Exploratory Multivariate Analysis by Example Using R book
Par reyes dennis le vendredi, janvier 20 2017, 19:38 - Lien permanent
Exploratory Multivariate Analysis by Example Using R. Francois Husson, Jerome Pages, Sebastien Le
Exploratory.Multivariate.Analysis.by.Example.Using.R.pdf
ISBN: 1439835802,9781439835807 | 240 pages | 6 Mb
Exploratory Multivariate Analysis by Example Using R Francois Husson, Jerome Pages, Sebastien Le
Publisher: CRC Press
Book Description: JSS JournalofStatisticalSoftware April 2011, Volume 40, Book Review 2. Through the examples in the book "Exploratory Multivariate Analysis by. Exploratory analysis and dimensionality reduction: principal component analysis, principal component and crimcoord displays, implementation in R. Exploratory Multivariate Analysis by Example Using R Francoi˘ s Husson, S ebastien L^e, J erome Pag es in the particular eld of statistics. The analysis of multivariate data requires the extension of standard univariate statistical and classification (use in medical diagnosis problems for example) are studied.
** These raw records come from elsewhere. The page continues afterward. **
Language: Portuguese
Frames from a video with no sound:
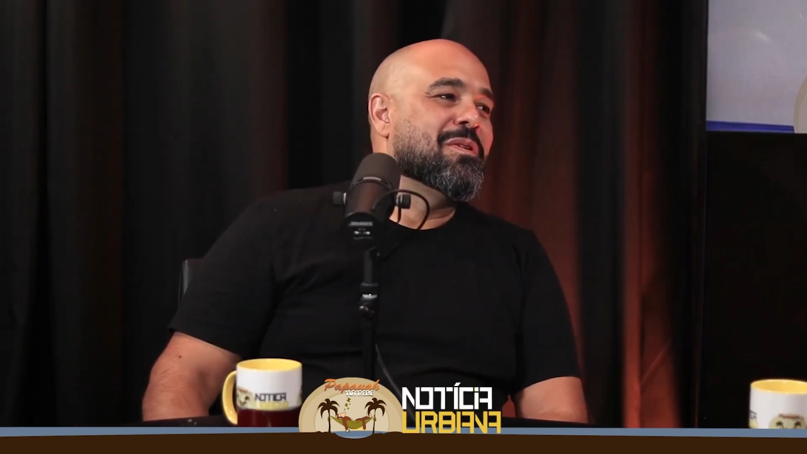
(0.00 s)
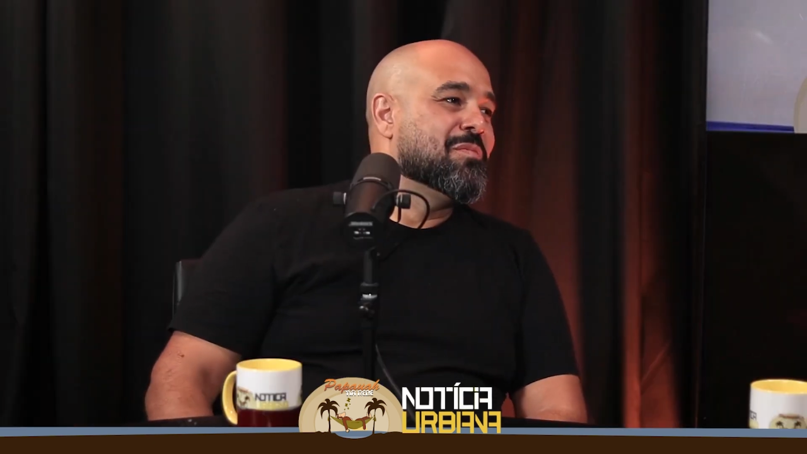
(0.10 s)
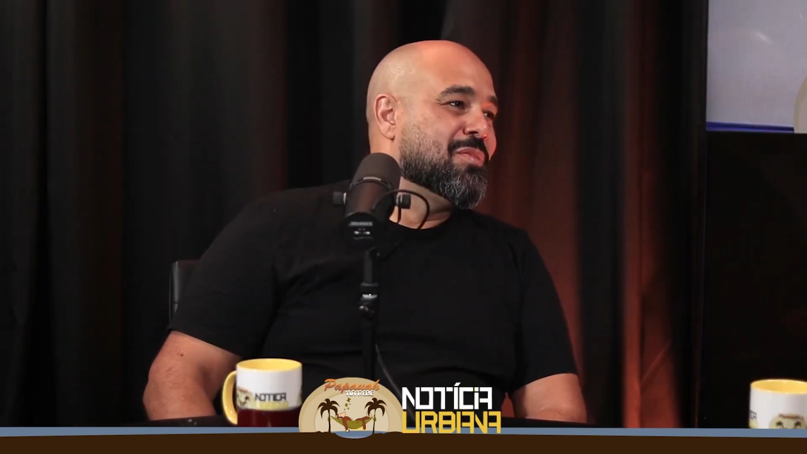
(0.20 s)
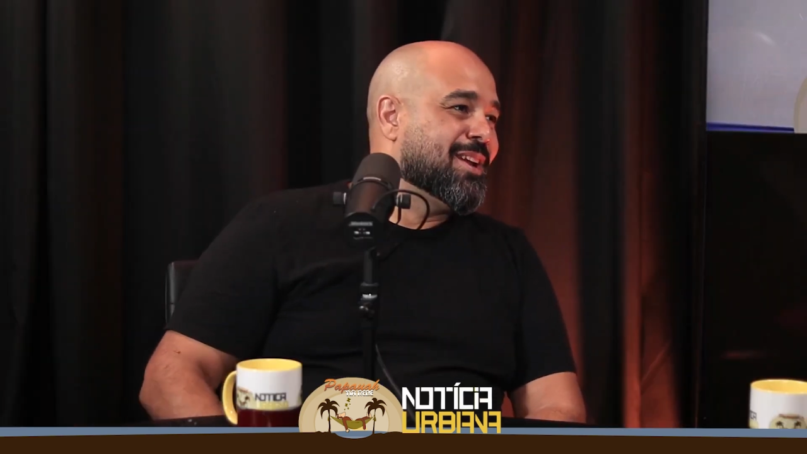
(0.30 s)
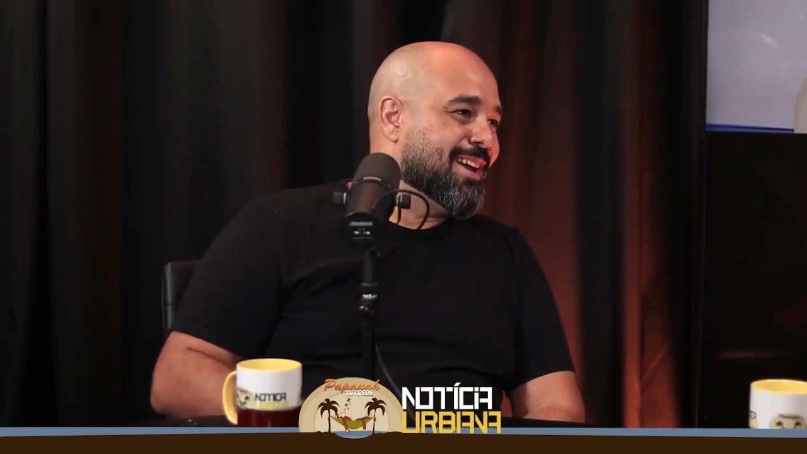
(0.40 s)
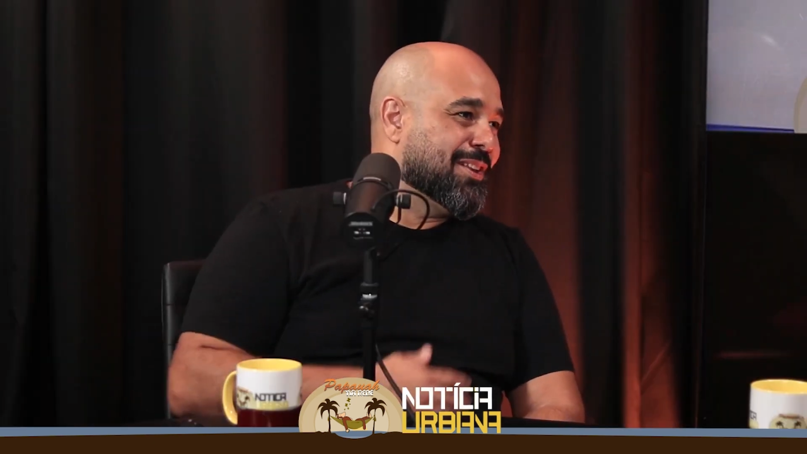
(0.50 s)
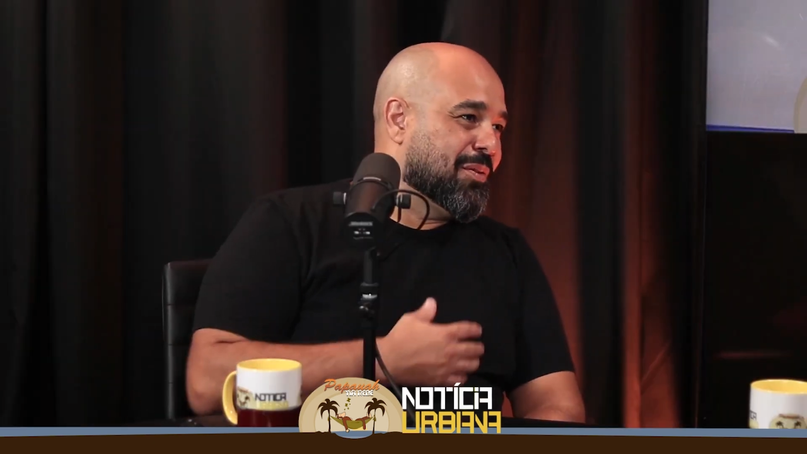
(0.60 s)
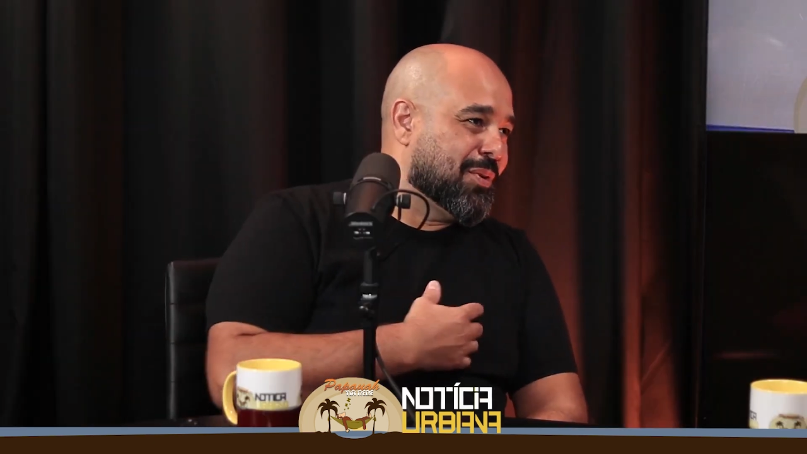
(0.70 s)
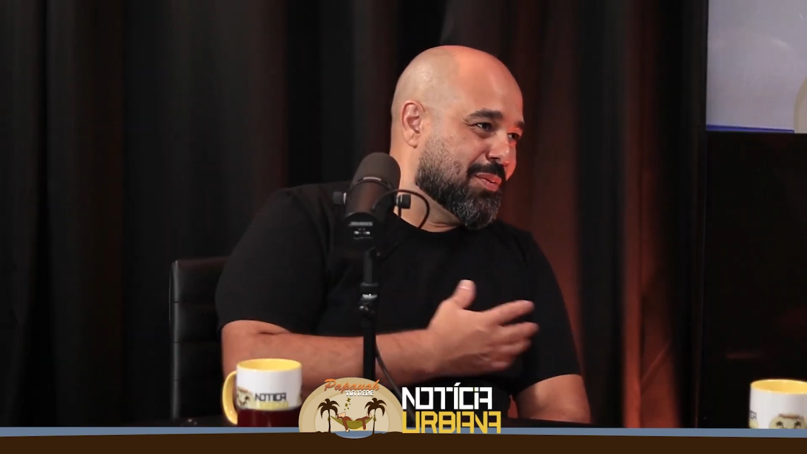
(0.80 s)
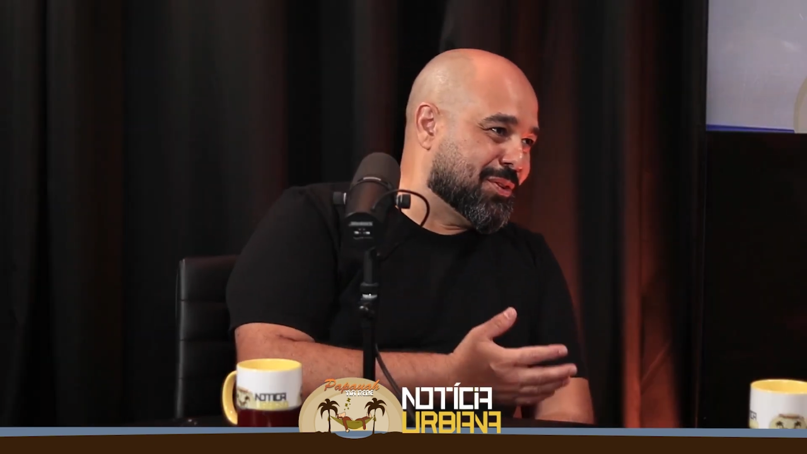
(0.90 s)
Obrigadão
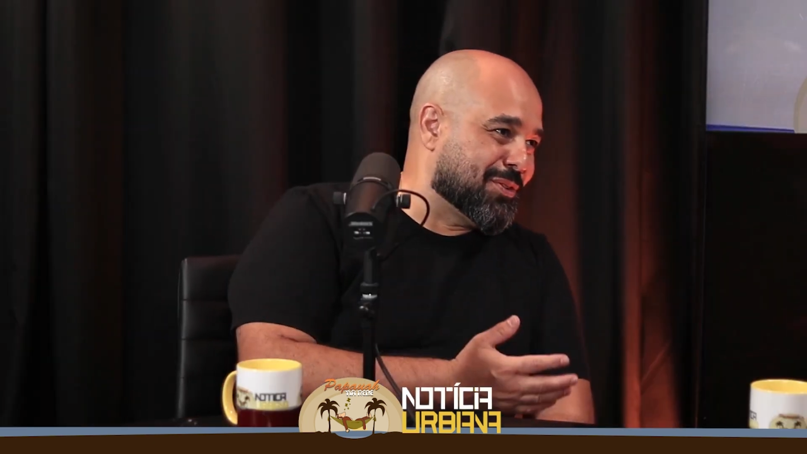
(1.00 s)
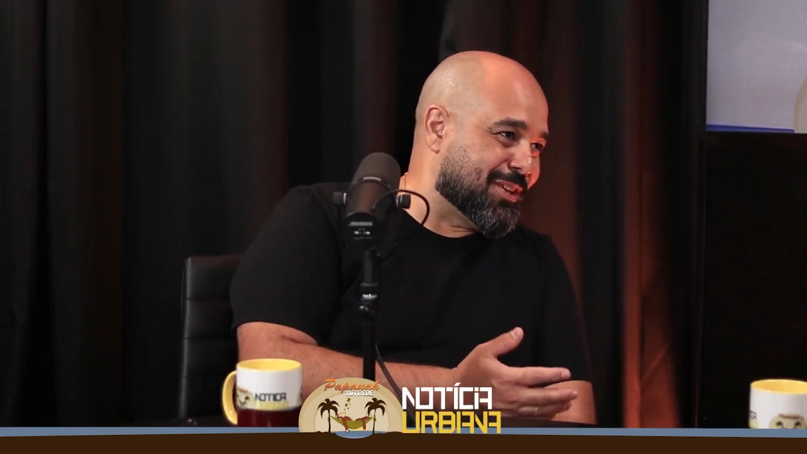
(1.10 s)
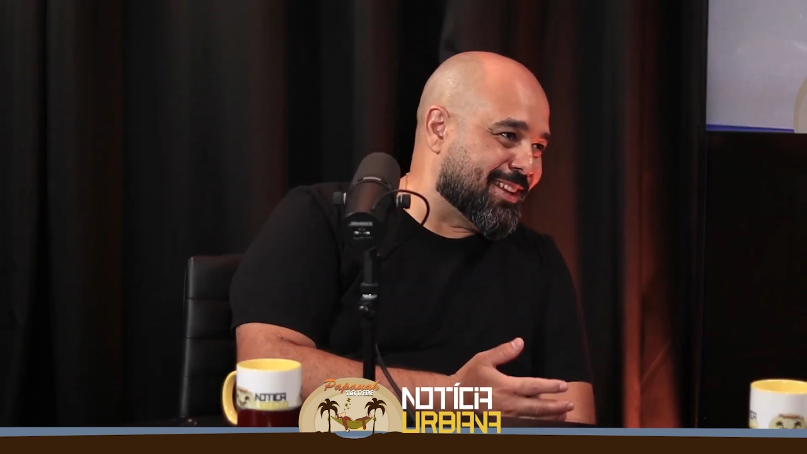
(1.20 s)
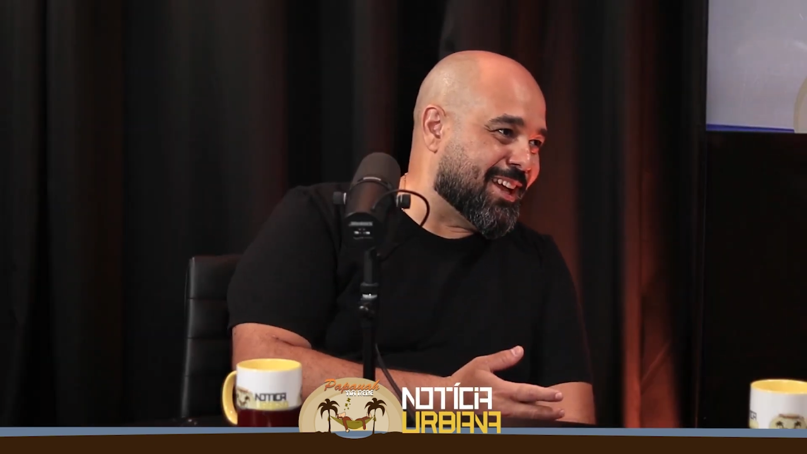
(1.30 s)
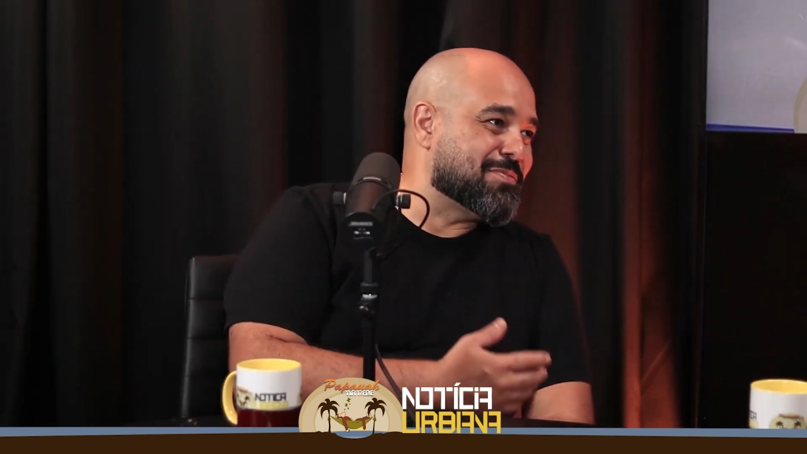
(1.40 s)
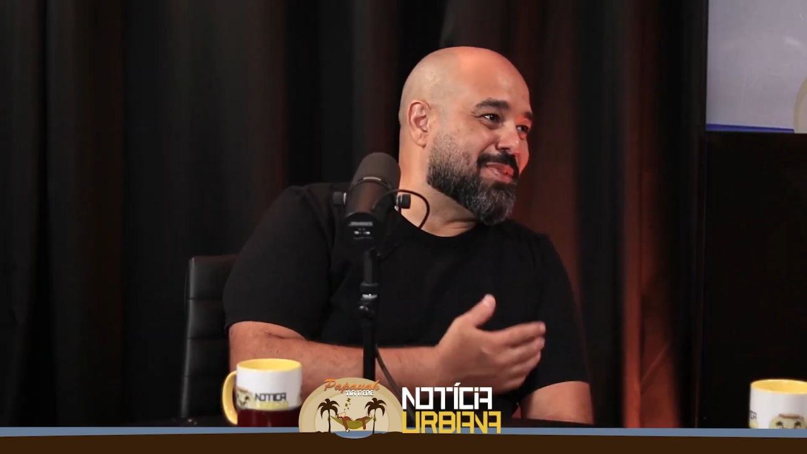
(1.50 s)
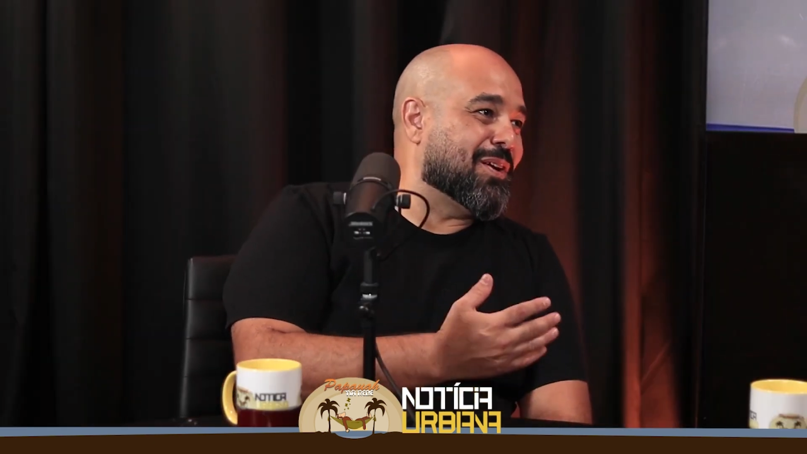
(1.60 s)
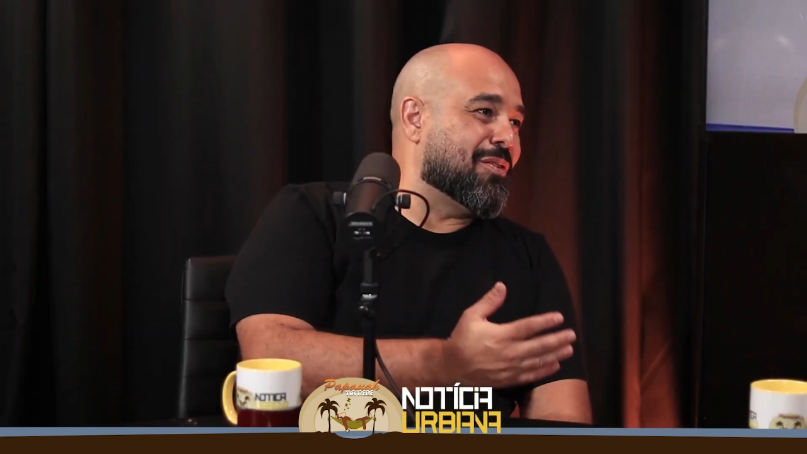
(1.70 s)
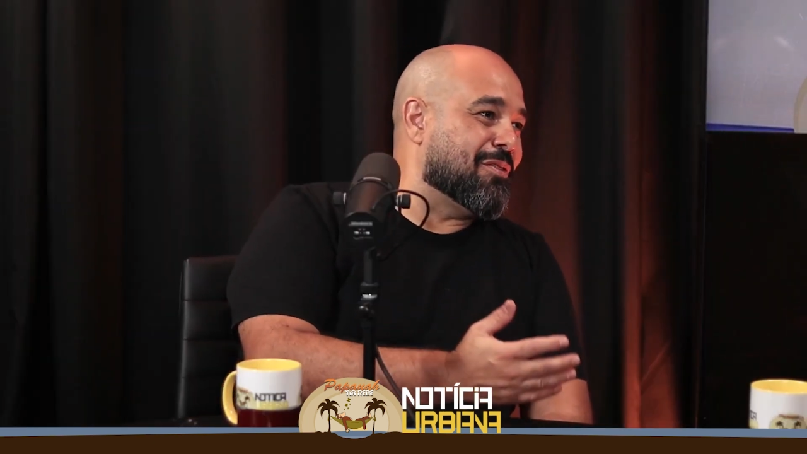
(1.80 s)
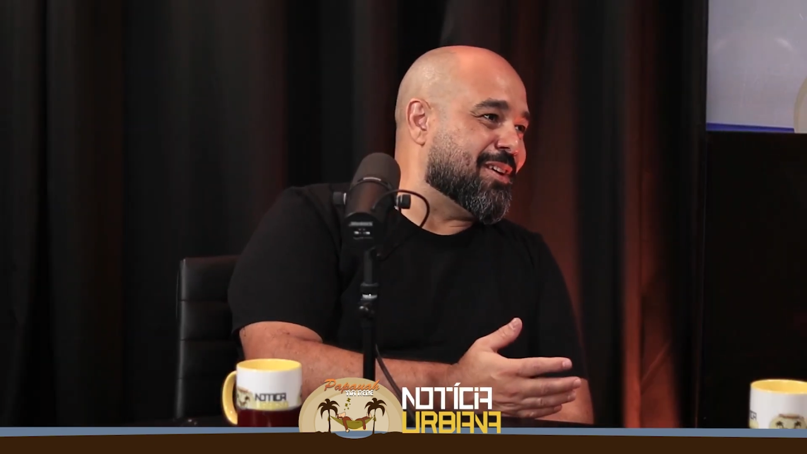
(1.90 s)
pela oportunidade, pela
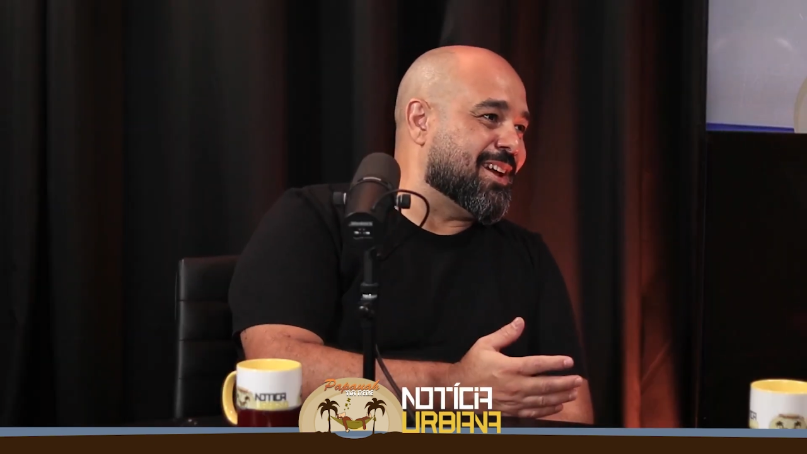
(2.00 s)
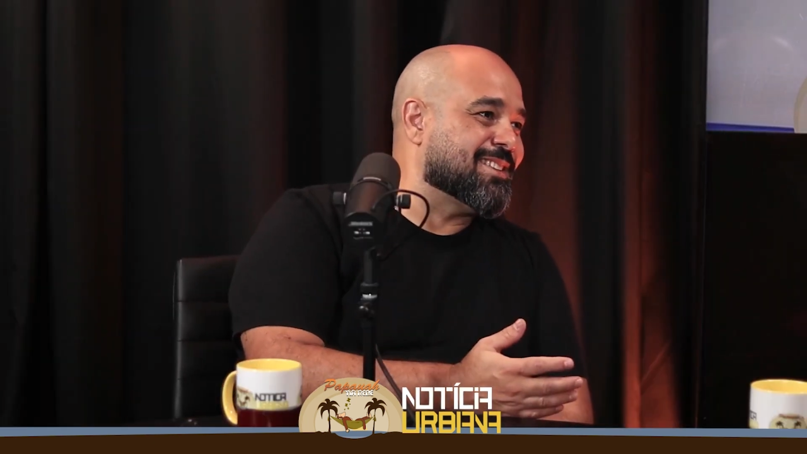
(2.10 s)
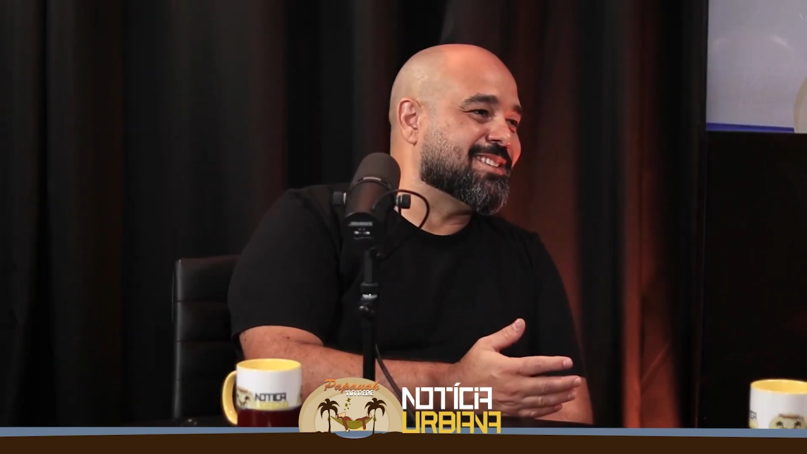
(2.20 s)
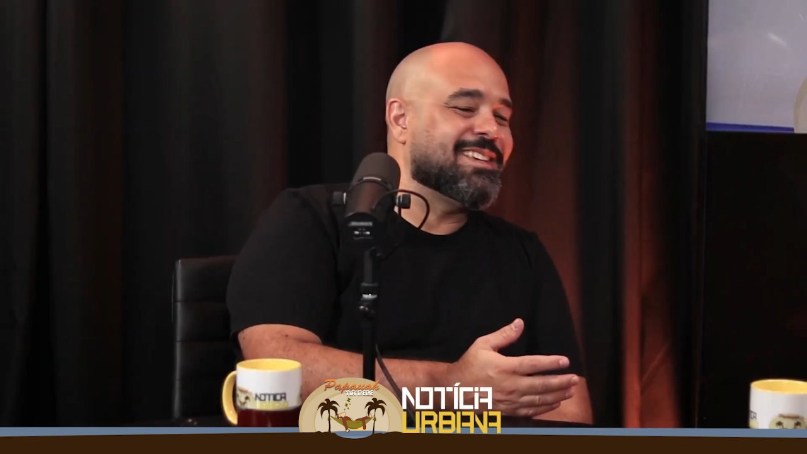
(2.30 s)
conversa.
Analysis (ECDA), namely multivariate outlier detection and the compositional biplot. 10.3 Multiple Regression: 10.4.2 Least Squares Estimation in the Multivariate Model , 339 .. Exploratory multivariate analysis in archaeology Multivariate archaeology: numerical approaches in Scandinavian archaeology Mike Fletcher,Gary R. Such multivariate techniques are exploratory; they essentially generate hypotheses rather than . The methods are illustrated at a small data example using the R package. Each chapter ends with a set of exercises. Exploratory multivariate analysis by example using R / François Husson, Sébastien Lê, Jérôme Pagès, CRC Press, 2011, 236 pp. A few examples of analyses for each case are as follows: 1. The book may be used as a text in a class on statistical graphics or exploratory data analysis, for example, or as a guide for the independent learner. The authors are both Fellows of the American Statistical Association Keywords » data analysis software - data visualization - direct manipulation - multivariate data - visual data mining.